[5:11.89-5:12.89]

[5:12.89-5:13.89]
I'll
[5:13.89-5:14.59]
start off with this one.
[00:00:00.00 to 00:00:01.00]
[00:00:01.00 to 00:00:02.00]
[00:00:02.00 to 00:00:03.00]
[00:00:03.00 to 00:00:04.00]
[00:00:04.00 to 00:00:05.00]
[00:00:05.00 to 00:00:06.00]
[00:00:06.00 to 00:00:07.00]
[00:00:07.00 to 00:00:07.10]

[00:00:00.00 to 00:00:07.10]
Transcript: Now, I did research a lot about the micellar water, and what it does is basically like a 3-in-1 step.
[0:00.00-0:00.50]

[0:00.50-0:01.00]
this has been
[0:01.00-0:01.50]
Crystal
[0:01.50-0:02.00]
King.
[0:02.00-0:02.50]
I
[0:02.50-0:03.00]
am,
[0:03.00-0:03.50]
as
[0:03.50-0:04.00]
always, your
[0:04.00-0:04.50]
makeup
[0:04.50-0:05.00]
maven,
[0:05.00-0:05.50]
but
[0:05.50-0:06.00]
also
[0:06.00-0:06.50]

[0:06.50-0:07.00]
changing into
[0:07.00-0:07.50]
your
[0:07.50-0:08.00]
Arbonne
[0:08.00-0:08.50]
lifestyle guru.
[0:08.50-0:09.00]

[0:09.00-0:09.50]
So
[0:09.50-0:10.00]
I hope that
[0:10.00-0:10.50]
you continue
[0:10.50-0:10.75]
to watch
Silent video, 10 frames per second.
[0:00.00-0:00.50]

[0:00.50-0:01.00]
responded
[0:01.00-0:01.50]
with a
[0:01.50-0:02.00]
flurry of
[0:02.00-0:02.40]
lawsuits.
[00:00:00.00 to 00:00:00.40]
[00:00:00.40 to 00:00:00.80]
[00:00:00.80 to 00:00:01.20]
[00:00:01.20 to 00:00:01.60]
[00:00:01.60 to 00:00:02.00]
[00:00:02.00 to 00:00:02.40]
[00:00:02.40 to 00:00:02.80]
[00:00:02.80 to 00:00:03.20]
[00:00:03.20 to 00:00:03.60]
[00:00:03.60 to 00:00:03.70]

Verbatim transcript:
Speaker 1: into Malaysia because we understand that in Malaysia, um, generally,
★ ★ ★ ★ ★
INSTRUCTIONS FOR THE TASK
Would you quote everything above from the line containing "[0:09.00-0:09.50]" down to the line containing "[00:00:00.80 to 00:00:01.20]"? Include both of those lines and nothing else.

ANSWER SECTION
[0:09.00-0:09.50]
So
[0:09.50-0:10.00]
I hope that
[0:10.00-0:10.50]
you continue
[0:10.50-0:10.75]
to watch
Silent video, 10 frames per second.
[0:00.00-0:00.50]

[0:00.50-0:01.00]
responded
[0:01.00-0:01.50]
with a
[0:01.50-0:02.00]
flurry of
[0:02.00-0:02.40]
lawsuits.
[00:00:00.00 to 00:00:00.40]
[00:00:00.40 to 00:00:00.80]
[00:00:00.80 to 00:00:01.20]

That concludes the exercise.